We fiberglassed and bolted the solid oak stringers into place, we lined everything up to flow with the existing lines, we built and ran every single cable and wire from the charging sources to the battery terminals, we plugged everything in and and I’ll be fucked by a jesuit, it all worked!
I mean, almost. After figuring out that the battery system’s BMS had to be jump-started by some kind of power. The only kind we had was run through controllers that strictly require battery connection FIRST, so we raw-wired the solar to the thing and bing! It’s alive! All of it! It took both of us switching between Propulsion Bay and sitting in front of the fans all that last day of Memorial Day weekend to align it right but we did and made a proof-of-concept run against the mooring ball pennant.
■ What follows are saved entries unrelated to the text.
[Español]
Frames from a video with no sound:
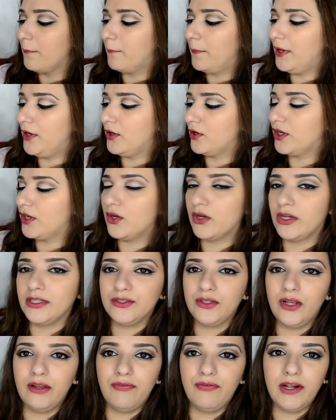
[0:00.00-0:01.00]
Pero creo que
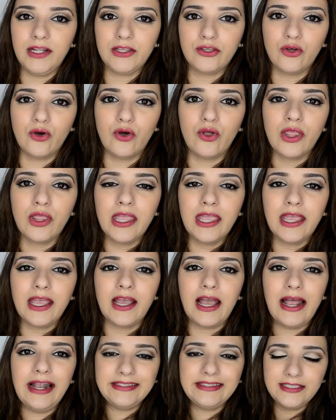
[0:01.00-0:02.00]
eso le faltó.
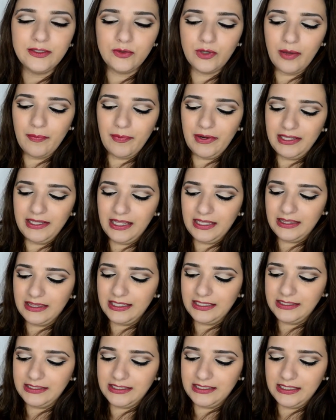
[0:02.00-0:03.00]
Al ser una paleta
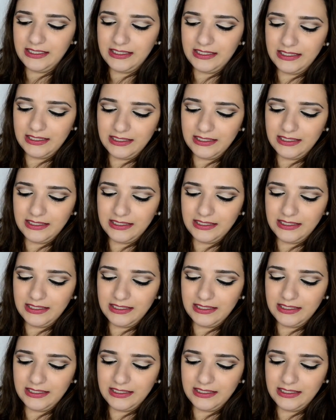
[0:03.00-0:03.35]
tan, chita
…and then we took her for a spin!
We’re starting on a new type of voyage, where we’re going to be held to our ethics more closely than ever before. Sail when ever possible, check. Plan ahead to avoid contrary currents and winds, check. Be ready to stay in an anchorage a little longer than planned just in case, check.
Lots of people talk about range anxiety as the reason they can’t go electric on their boats. We’re setting off to demonstrate that, just like we’ve always said about moving aboard, it’s not about bringing your big-ass life down to the water, it’s about fitting into the boat that fits you. Now, the boat has no explosion-based propulsion that rattles fasteners loose and freaks out us and the cat, so fitting into the boat also means patience and planning.
Doesn’t that sound like the sailor’s story to you?